Blaize introduced the company’s first AI computing hardware and software solutions aimed specifically at the Edge of the IoT, dubbed the Pathfinder and Xplorer platforms and the AI Software Suite. According to the company, the hardware-software combination will enable Edge-based AI products across a wide range of edge use cases and industries. That would include industrial, smart cities, sensor fusion, last-mile delivery, and retail.
The company feels that it is filling the void created by products that are either not compute intensive enough, too expensive, or too complex. It claims to “migrate AI computing out of the data center to the Edge,” as well as the industry’s first option for code-free AI development at the Edge.
The new products are built upon Blaize’s Graph Streaming Processor (GSP) architecture. The Blaize GSP is a 100% programmable processor that features multi-threading and streaming. With 16 GSP cores and 16TOPS of AI inference performance within a 7W power envelope, GSP can deliver superior system-level efficiency versus GPU/CPUs for edge AI applications as well as less memory bandwidth and lower latency.

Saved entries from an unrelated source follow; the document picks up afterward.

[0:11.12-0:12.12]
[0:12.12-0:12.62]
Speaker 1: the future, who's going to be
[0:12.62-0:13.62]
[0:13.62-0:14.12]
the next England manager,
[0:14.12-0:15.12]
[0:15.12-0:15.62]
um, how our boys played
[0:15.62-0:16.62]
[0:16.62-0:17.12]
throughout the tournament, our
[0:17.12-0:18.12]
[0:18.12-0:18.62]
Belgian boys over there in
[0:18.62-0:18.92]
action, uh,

In terms of a specific product, the P1600 embedded systems-on-module (SOM) is designed such that no host processor is needed. It simply plugs into a PCIe slot. Beyond that, the X1600E small form factor accelerator platform is aimed at small and power-constrained environments such as convenience stores or industrial sites. It can accelerate AI applications in industrial PCs or as a rack of cards in a small 1U server. The X1600P is a standard PCIe-based accelerator in a half-height, half-width form factor.

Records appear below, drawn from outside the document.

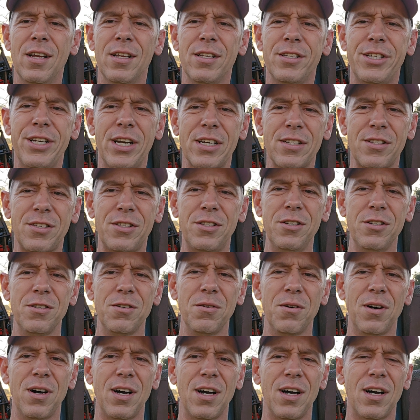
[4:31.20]
just
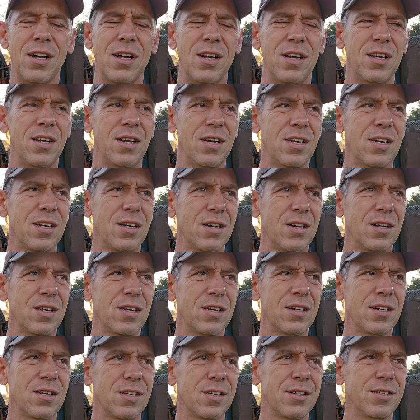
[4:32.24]
to uh,
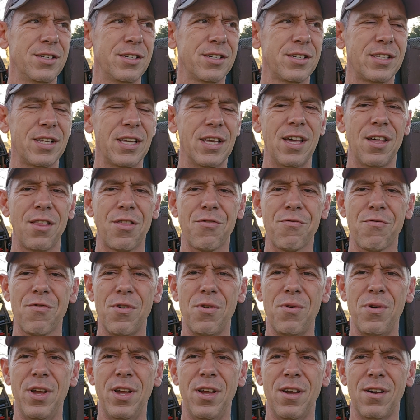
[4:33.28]
just to get
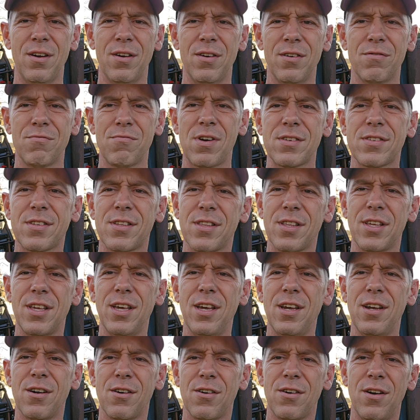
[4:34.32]
through here rest of the
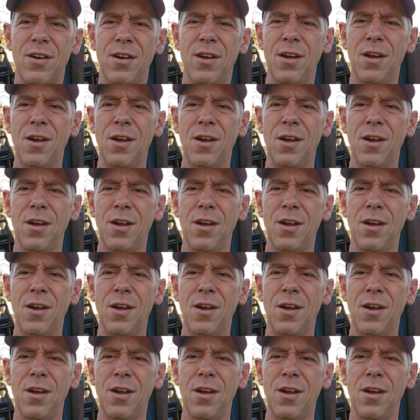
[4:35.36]
year.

The Blaize AI software suite is built on open standards. Comprised of the Picasso software development kit (SDK), and AI Studio, a completely code-free visual interface, the software suite offers tools for both traditional developers and non-coder domain experts. In addition, both tools sets utilize Blaize Netdeploy, which uses edge-aware algorithms to maximize accuracy and performance.
Samples of both product lines are available now with full production expected starting in the fourth quarter. The Xplorer X1600E sells for $299 in large volumes. The Pathfinder P1600 SOM is available in an industrial grade for $399, while the Xplorer X1600P costs $999.